Et l'un des meilleurs romans de la série à mon avis.
Si dans "
les chiens de riga", notre commissaire avait fait le voyage jusqu'en Lettonie, ici l'intrigue suédoise va se dérouler en parallèle à des faits qui ont lieu en Afrique du Sud. Mankell connaît bien le pays, et plus encore le Mozambique voisin où il vit en partie.
Son roman se passe avant la fin de l'Apartheid, alors que Mandela n'avait pas encore était élu président.
Un groupe de nationaliste boers vont vouloir mettre le pays à feu et à sang en assassinant le dirigeant de l'ANC. Pour cela, ils engageront un tueur à gages noir, et ce afin d'envenimer les conséquences du meurtre.
Ce tueur doit s'entraîner loin du pays pour ne pas être repéré et c'est ainsi qu'il se retrouvera en Suède.
Son instructeur, ancien du KGB, homme sans foi, tuera une femme sans réelle raison, crime qui déclenchera une série d'événements au coeur desquels se placera Wallander.
Mankell parvient à merveille à lier la petite et la grande histoire, portant sa réflexion sur le pouvoir et la folie des hommes.
Notre policier est plus que jamais perturbé par son existence, essayant de maintenir les liens qui l'attachent à son père et à sa fille, ayant sans cesse à l'esprit Baiba Liepa, cette femme rencontrée dans le roman précédent en Lettonie, et dont il est tombé amoureux.

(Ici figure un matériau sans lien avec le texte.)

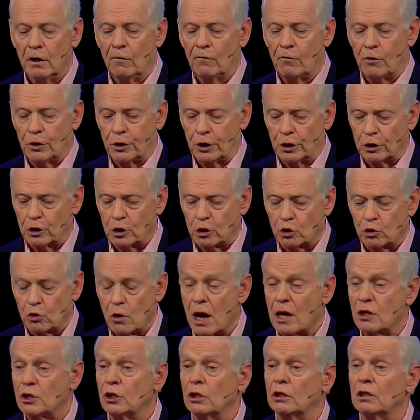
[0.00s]
for the
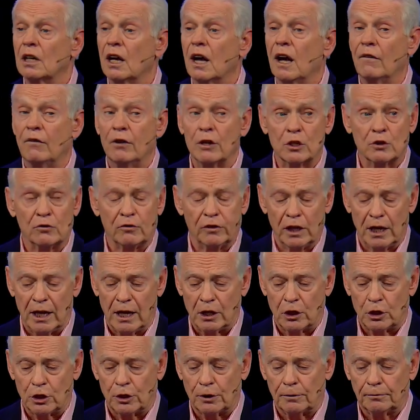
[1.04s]
destruction of his
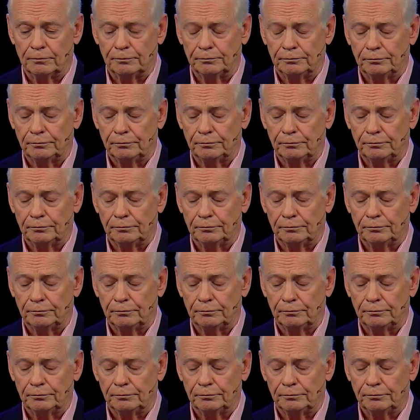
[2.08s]
flesh,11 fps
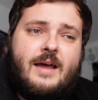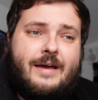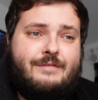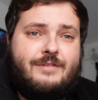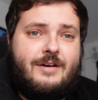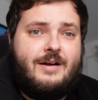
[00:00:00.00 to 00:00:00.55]

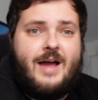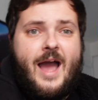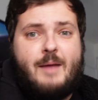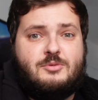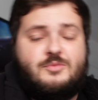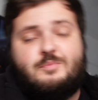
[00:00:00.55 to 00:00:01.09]
for
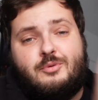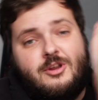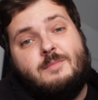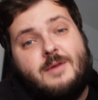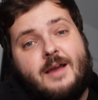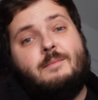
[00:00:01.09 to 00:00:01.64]
Apple's
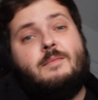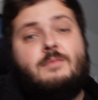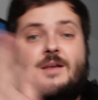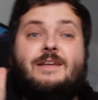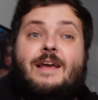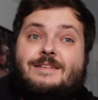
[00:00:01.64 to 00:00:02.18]
premium,
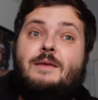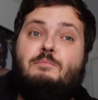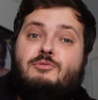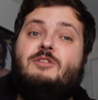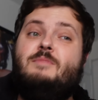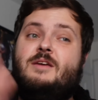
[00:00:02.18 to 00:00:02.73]
I say
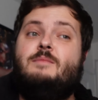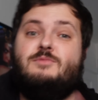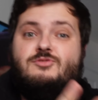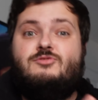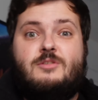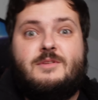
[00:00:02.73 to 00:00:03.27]
premium
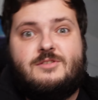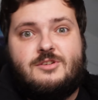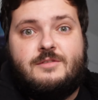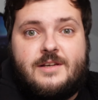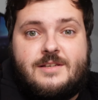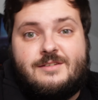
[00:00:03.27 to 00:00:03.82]
streaming
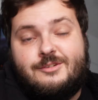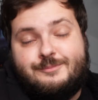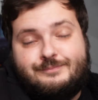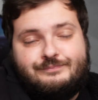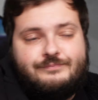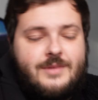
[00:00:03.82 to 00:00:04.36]
service. So
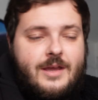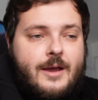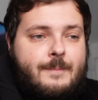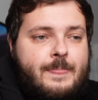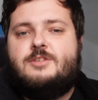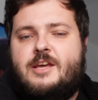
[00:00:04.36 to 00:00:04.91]
yeah.
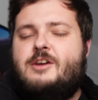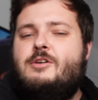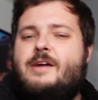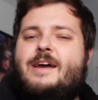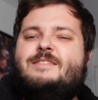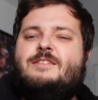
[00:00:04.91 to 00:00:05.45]
So there you go,
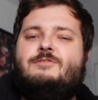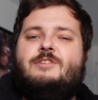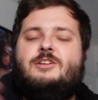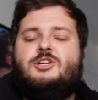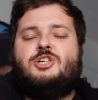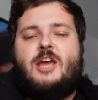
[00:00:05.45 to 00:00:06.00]
guys. It's a
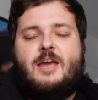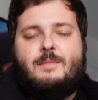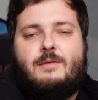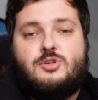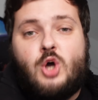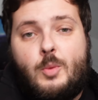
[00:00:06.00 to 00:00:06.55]
real shame. I
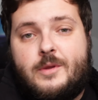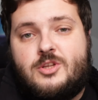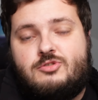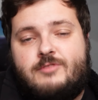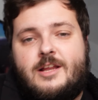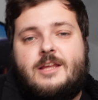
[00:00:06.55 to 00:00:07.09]
was hoping
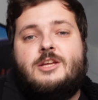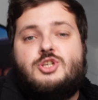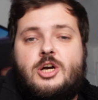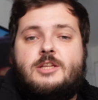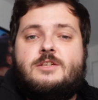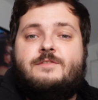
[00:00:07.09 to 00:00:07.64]
to really
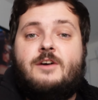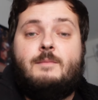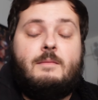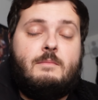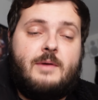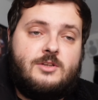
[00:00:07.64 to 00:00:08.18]
enjoy this film.
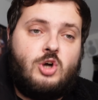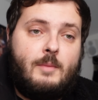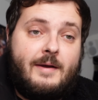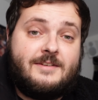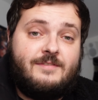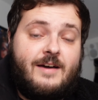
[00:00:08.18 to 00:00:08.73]
I'm a big Tom
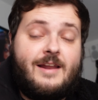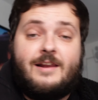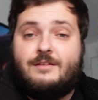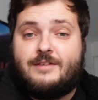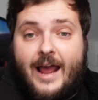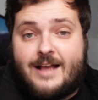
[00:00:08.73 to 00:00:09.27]
Hanks fan. I
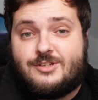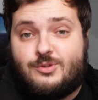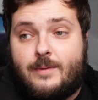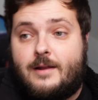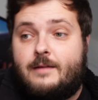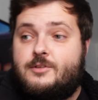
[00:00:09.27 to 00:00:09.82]
love
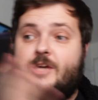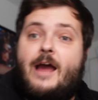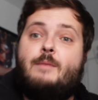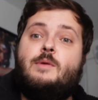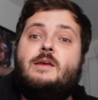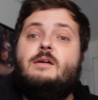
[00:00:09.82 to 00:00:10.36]
Castaway, I love
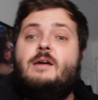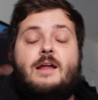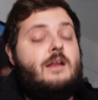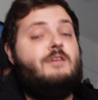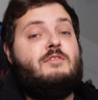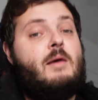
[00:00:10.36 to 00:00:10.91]
Chappie, and I
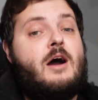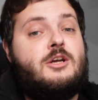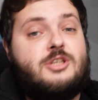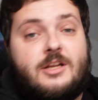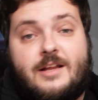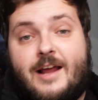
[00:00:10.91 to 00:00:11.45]
love The
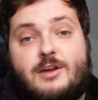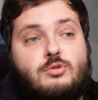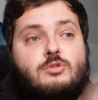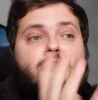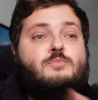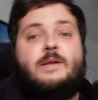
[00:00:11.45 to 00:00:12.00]
Martian. I had
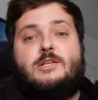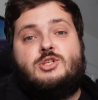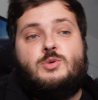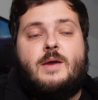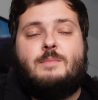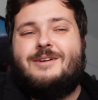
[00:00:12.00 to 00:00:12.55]
all those bits
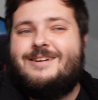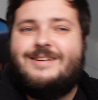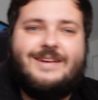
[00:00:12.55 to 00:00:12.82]
to it, but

Henning Mankell développe magistralement son intrigue, plaçant son lecteur un cran au dessus des personnages, puisqu'il en connaît davantage que ceux-ci, ce qui nous amène constamment à nous demander comment tout cela pourra être débrouillé.
La fin est volontairement ouverte en ce qui concerne la situation politique sud-africaine.
Il est également intéressant de voir combien cette libération du pays ne fut pas sans difficultés, y compris du côté des noirs dont certains voyaient d'un mauvais oeil une future cohabitation.